O médico também afirma que, se de fato a pessoa estiver tendo um episódio psicótico, ela pode perder a percepção sobre o que é certo ou errado, e sobre o que ela pode ou não fazer. Isso explicaria a iniciativa tomada por Sandra.
— Quando nos deparamos com uma pessoa que já está desenvolvendo um transtorno na linha das psicoses, realmente esta pessoa muitas das vezes não está no seu estado de consciência plena, não está apta a entender o que é certo ou errado nas suas tomadas de decisões. Então, ela se encontra fragilizada,vulnerável, ou seja, em risco de exposições a si e, muitas vezes, a outras pessoas também. Esta mulher, se constatado de fato um adoecimento psíquico nessa linha de psicoses, se torna vulnerável com certeza; porque ela não responde por si. E mesmo uma pessoa leiga observando, quando notar um discurso mais desagregado, desconexo, realmente vai perceber que tem alguma coisa errada.

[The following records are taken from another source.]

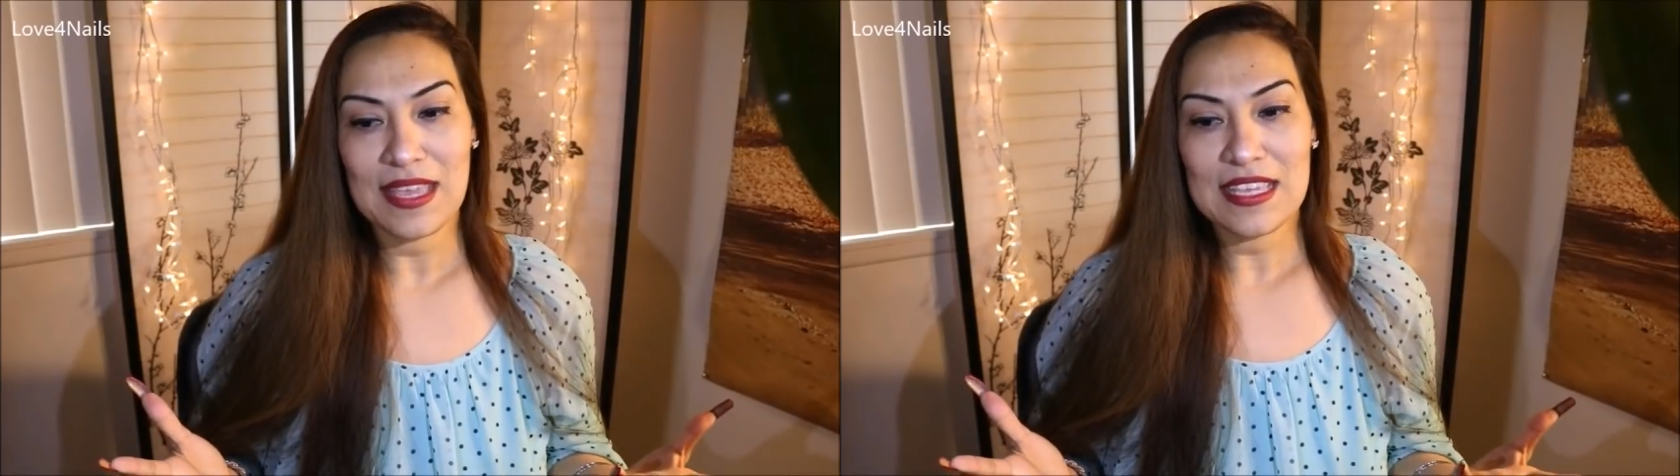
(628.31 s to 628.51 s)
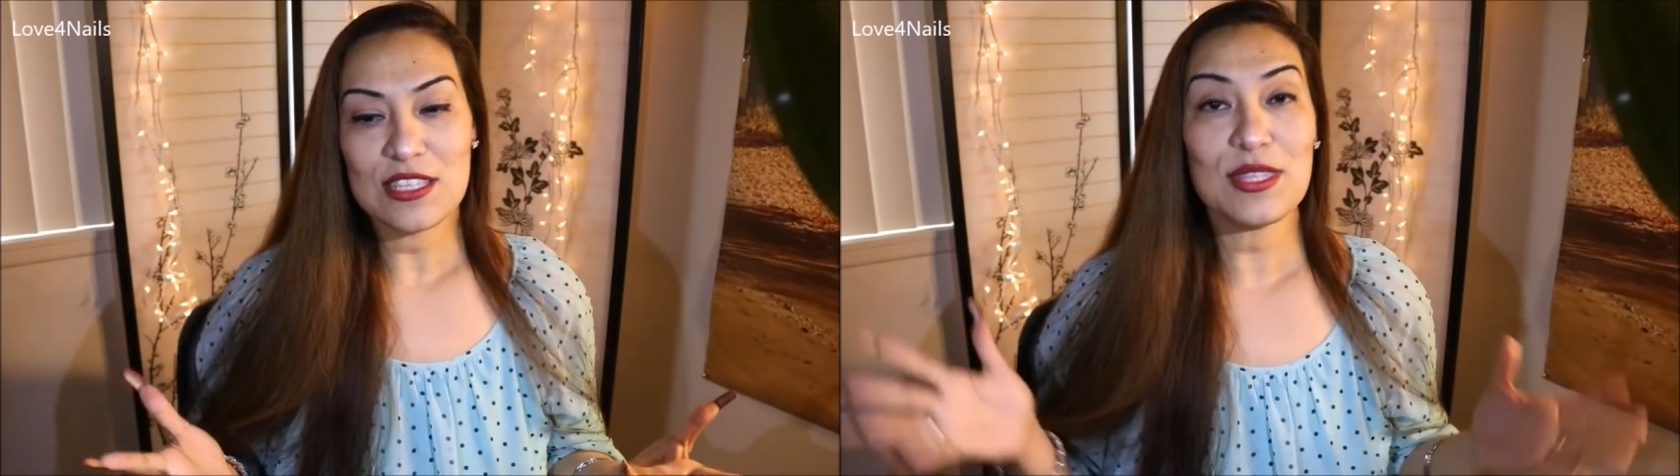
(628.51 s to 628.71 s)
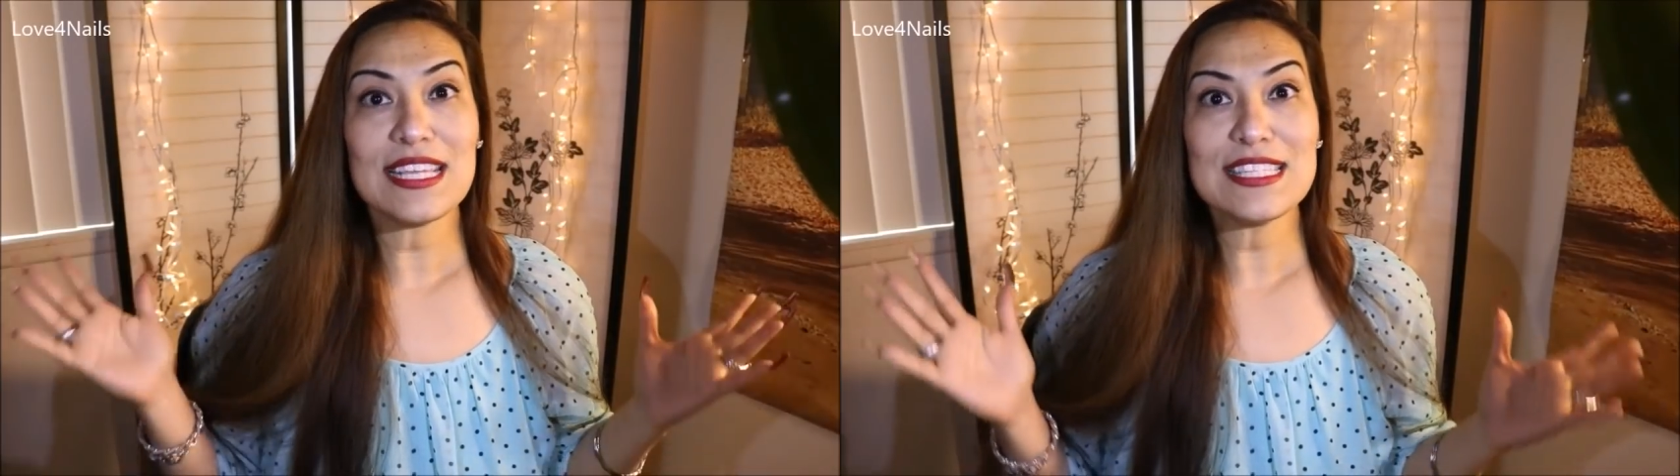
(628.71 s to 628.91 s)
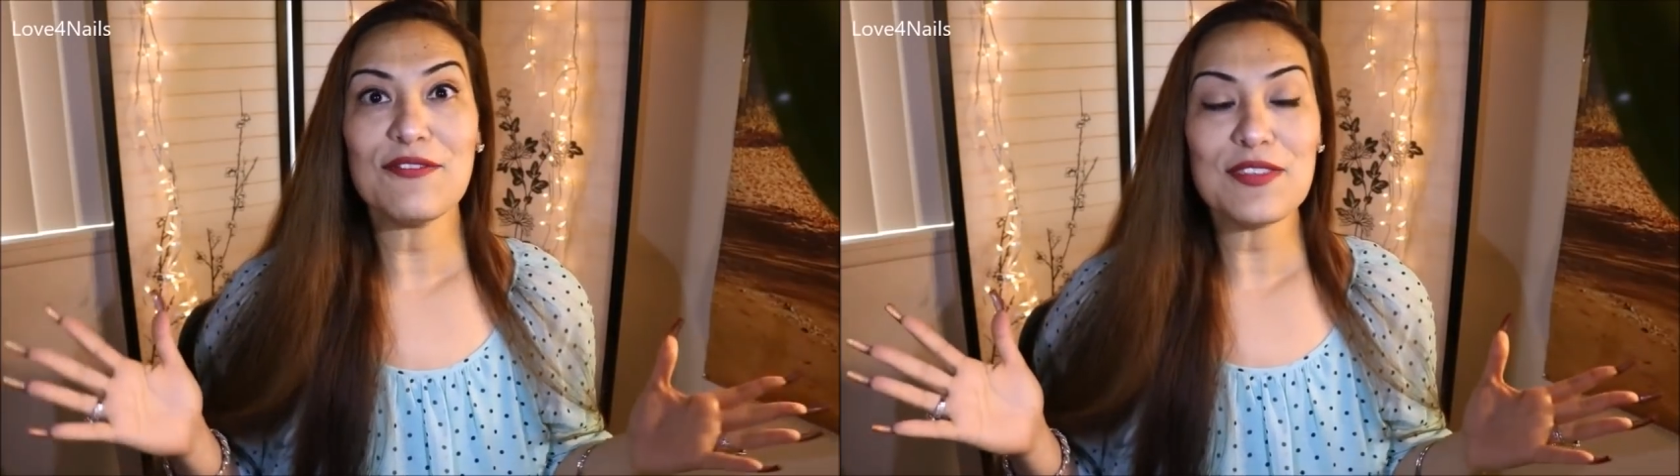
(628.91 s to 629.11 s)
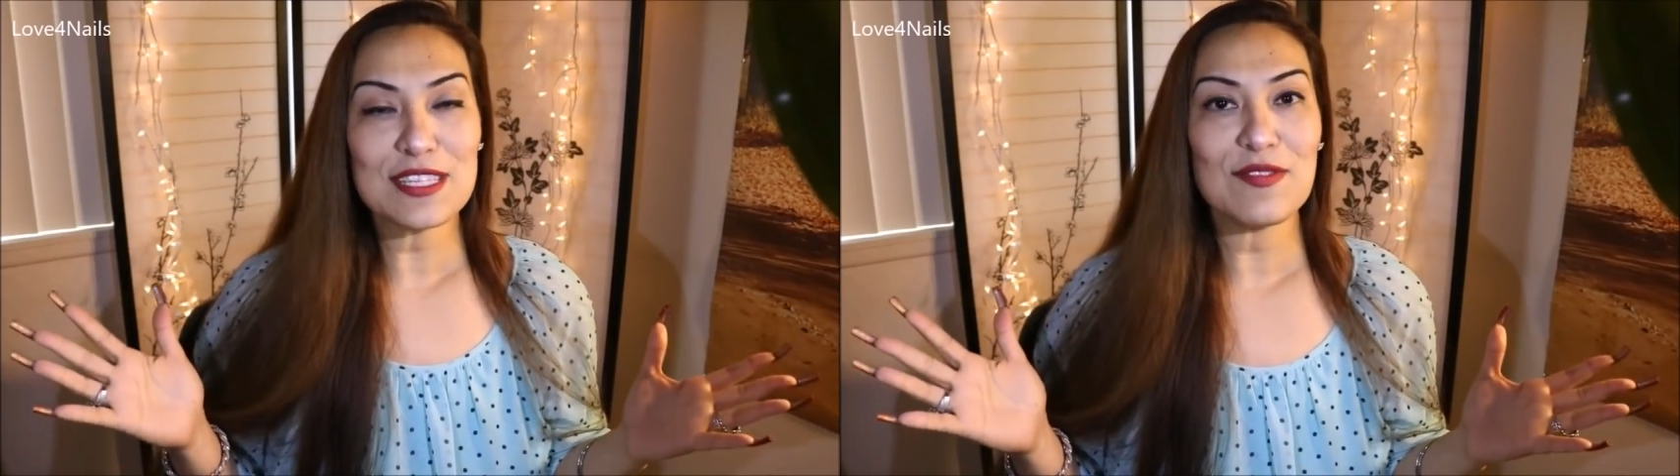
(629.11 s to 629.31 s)
So that's it
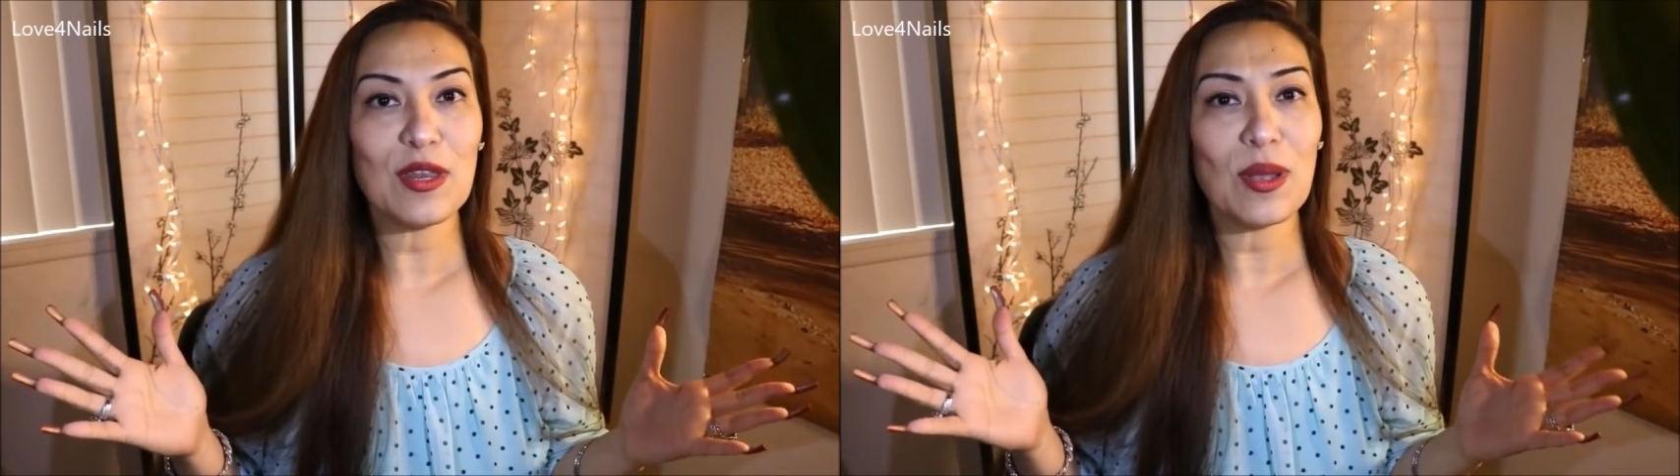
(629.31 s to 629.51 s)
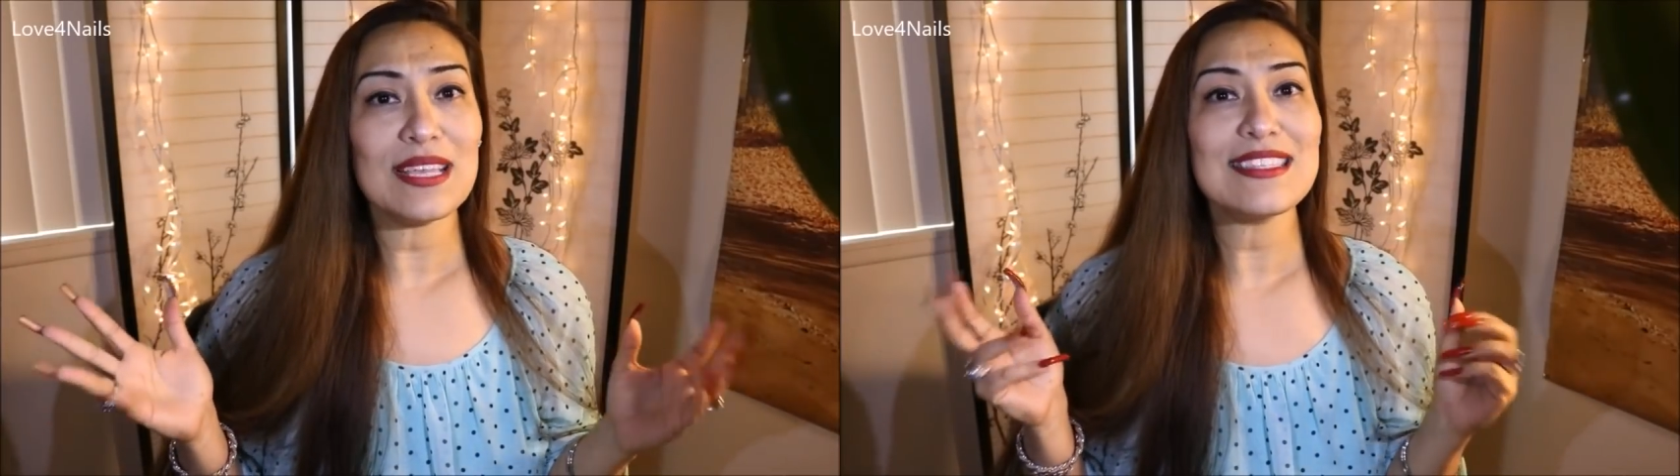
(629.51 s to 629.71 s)
for this video, guys.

Por fim, o Dr. esclarece que é preciso uma análise médica aprofundada para traçar um diagnóstico sobre Sandra.
— O que a gente pode subentender é que, com essas possíveis alterações, se essa pessoa realmente estiver adoecida psiquicamente, é algo que tem que ser muito bem investigado. Inicialmente, num contexto de internação em regime fechado, sendo feito um tratamento muito intensificado. Investigar histórico, conversar com essa pessoa, principalmente após ela ir retomando seu padrão de sanidade. É importante ouvir familiares, tentar entender todo o histórico dessa pessoa. Em 95% das vezes o diagnóstico psiquiátrico é muito baseado através de uma boa anamnese, ou seja, um histórico de vida muito bem detalhado, desde a infância, adolescência, até a vida adulta — conclui.

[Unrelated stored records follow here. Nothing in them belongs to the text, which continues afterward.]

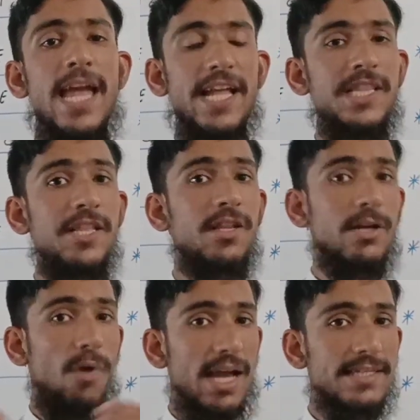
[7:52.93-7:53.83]
and then
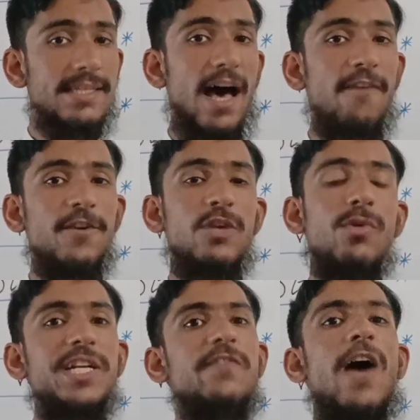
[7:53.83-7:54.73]
revise it after
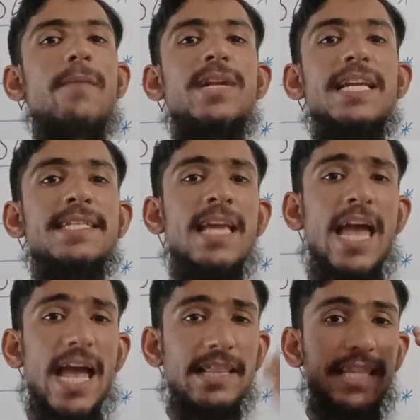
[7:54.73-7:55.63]
25 days,
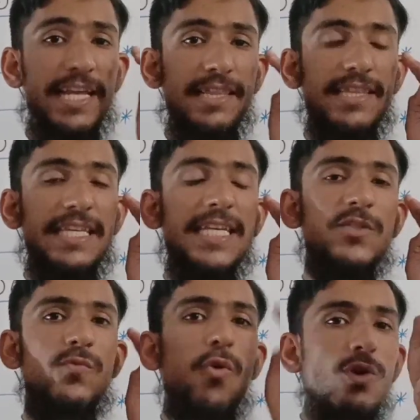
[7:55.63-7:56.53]
and then
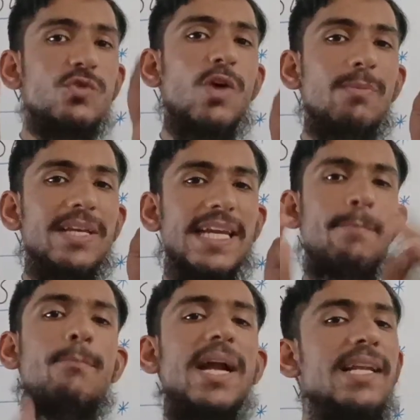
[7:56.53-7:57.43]
these words will be
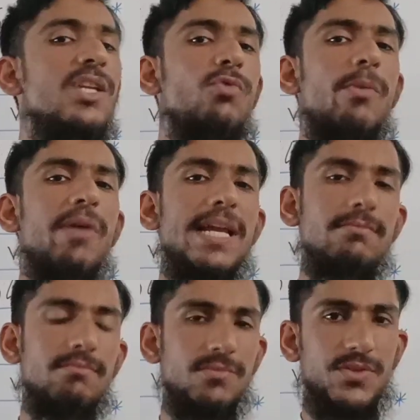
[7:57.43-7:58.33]
embedded in your
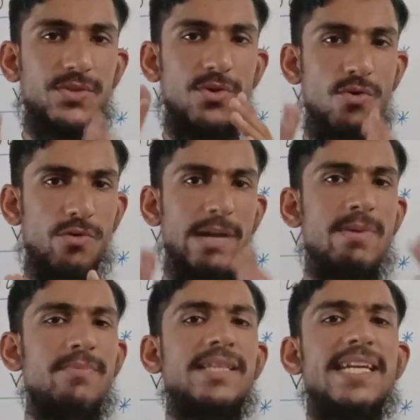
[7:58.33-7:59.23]
brain. So
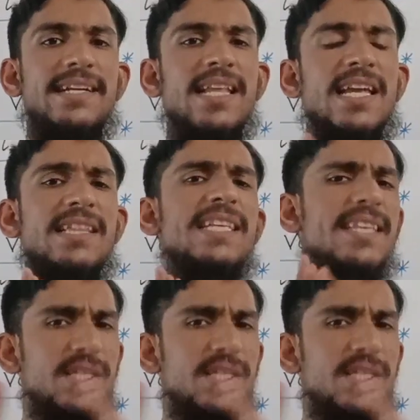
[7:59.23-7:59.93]
remember that this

A 16ªDP de Planaltina (DF) investiga o caso, que a pedido do delegado Diogo Cavalcante está sob segredo de Justiça. Perícias têm sido feitas no carro, que continua estacionado no pátio da unidade ainda com o vidro quebrado pelo personal trainer em seu momento de fúria. A reportagem tentou entrar em contato com Eduardo Alves, mas não obteve retorno; Sandra está internada em tratamento. O morador de rua, que garante que o ato sexual foi consensual e a convite da mulher, foi acolhido num abrigo fora de Planaltina por conta de sua vulnerabilidade após a repercussão do caso.